Start of DATA TO USE
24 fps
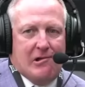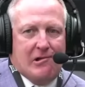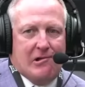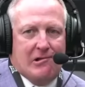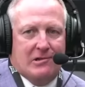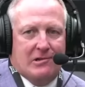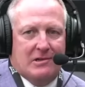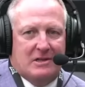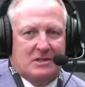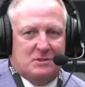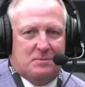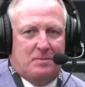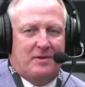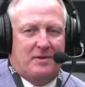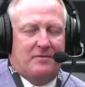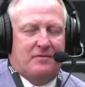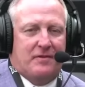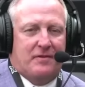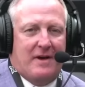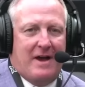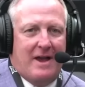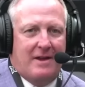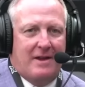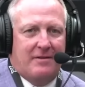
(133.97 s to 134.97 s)
It's been
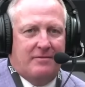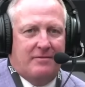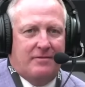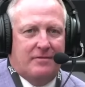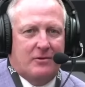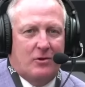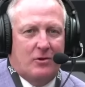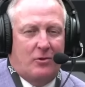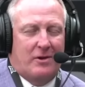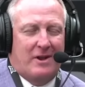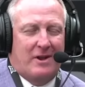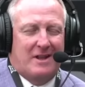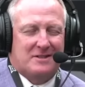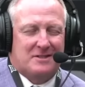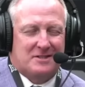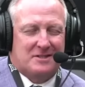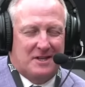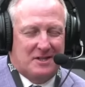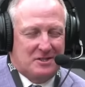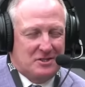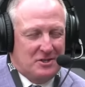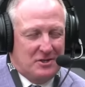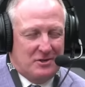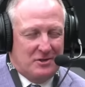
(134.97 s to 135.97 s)
five, going on
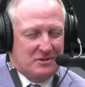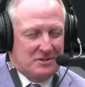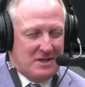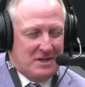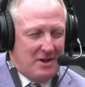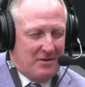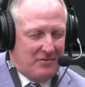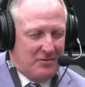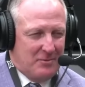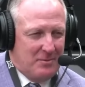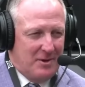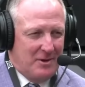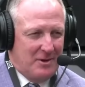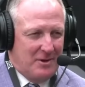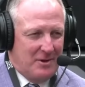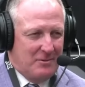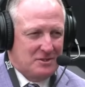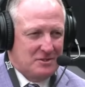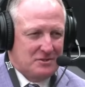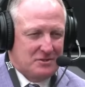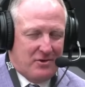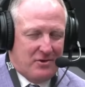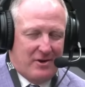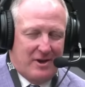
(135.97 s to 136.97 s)
6 years now for me, which
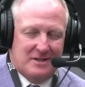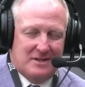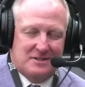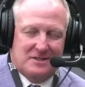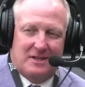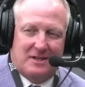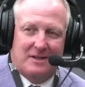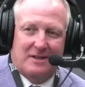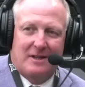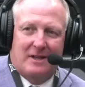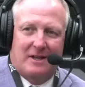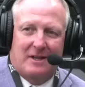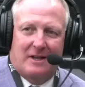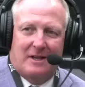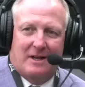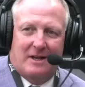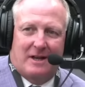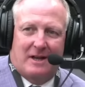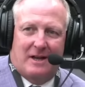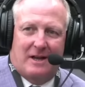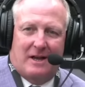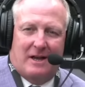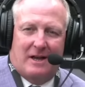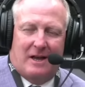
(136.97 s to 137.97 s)
is crazy
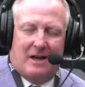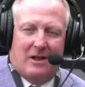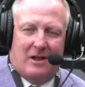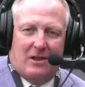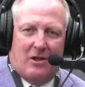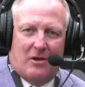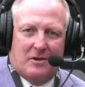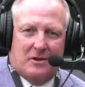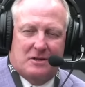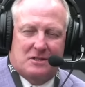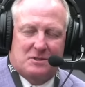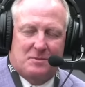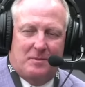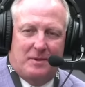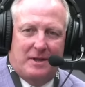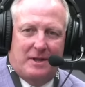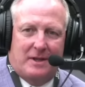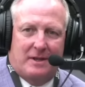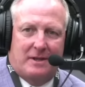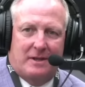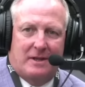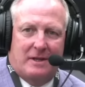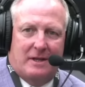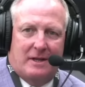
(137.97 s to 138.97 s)
how long it's
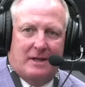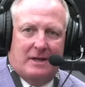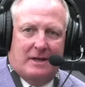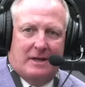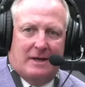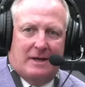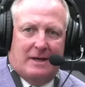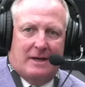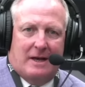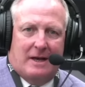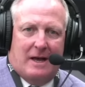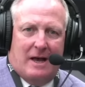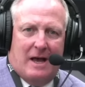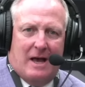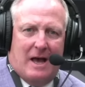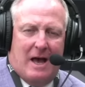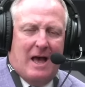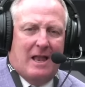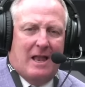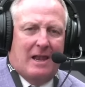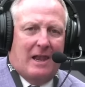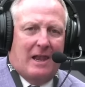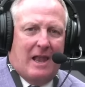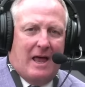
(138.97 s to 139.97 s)
been.
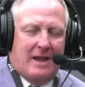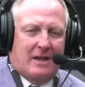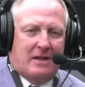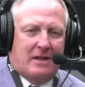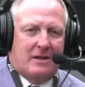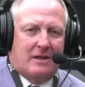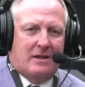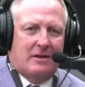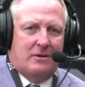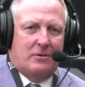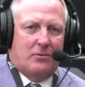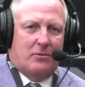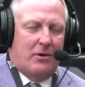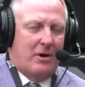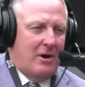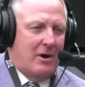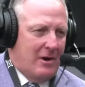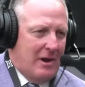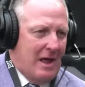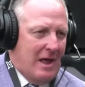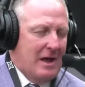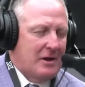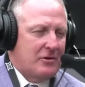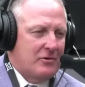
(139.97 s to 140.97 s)
I like where our
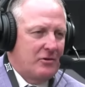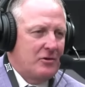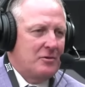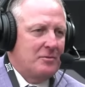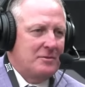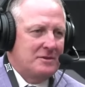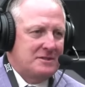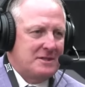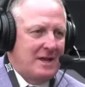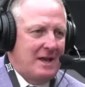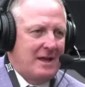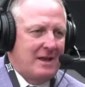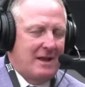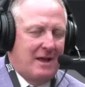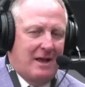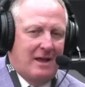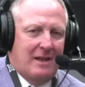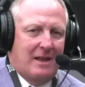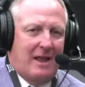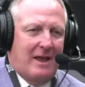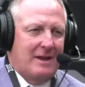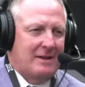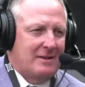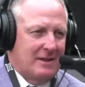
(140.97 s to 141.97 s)
locker room is at. I
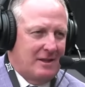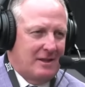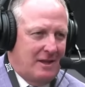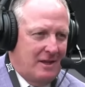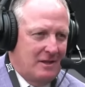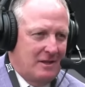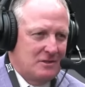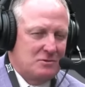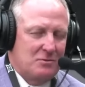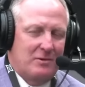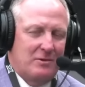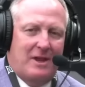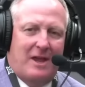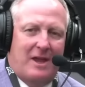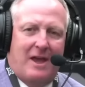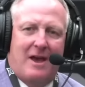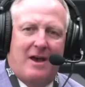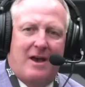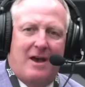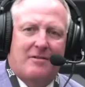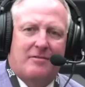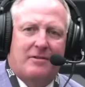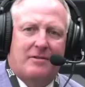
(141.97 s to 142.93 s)
like the kids we have.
End of DATA TO USE
**ACTIVITY:** The answer must consist solely of the lines from the one with "(133.97 s to 134.97 s)" through the final line of the data, each reproduced exactly and with pictures omitted.

**RESULT:**
(133.97 s to 134.97 s)
It's been
(134.97 s to 135.97 s)
five, going on
(135.97 s to 136.97 s)
6 years now for me, which
(136.97 s to 137.97 s)
is crazy
(137.97 s to 138.97 s)
how long it's
(138.97 s to 139.97 s)
been.
(139.97 s to 140.97 s)
I like where our
(140.97 s to 141.97 s)
locker room is at. I
(141.97 s to 142.93 s)
like the kids we have.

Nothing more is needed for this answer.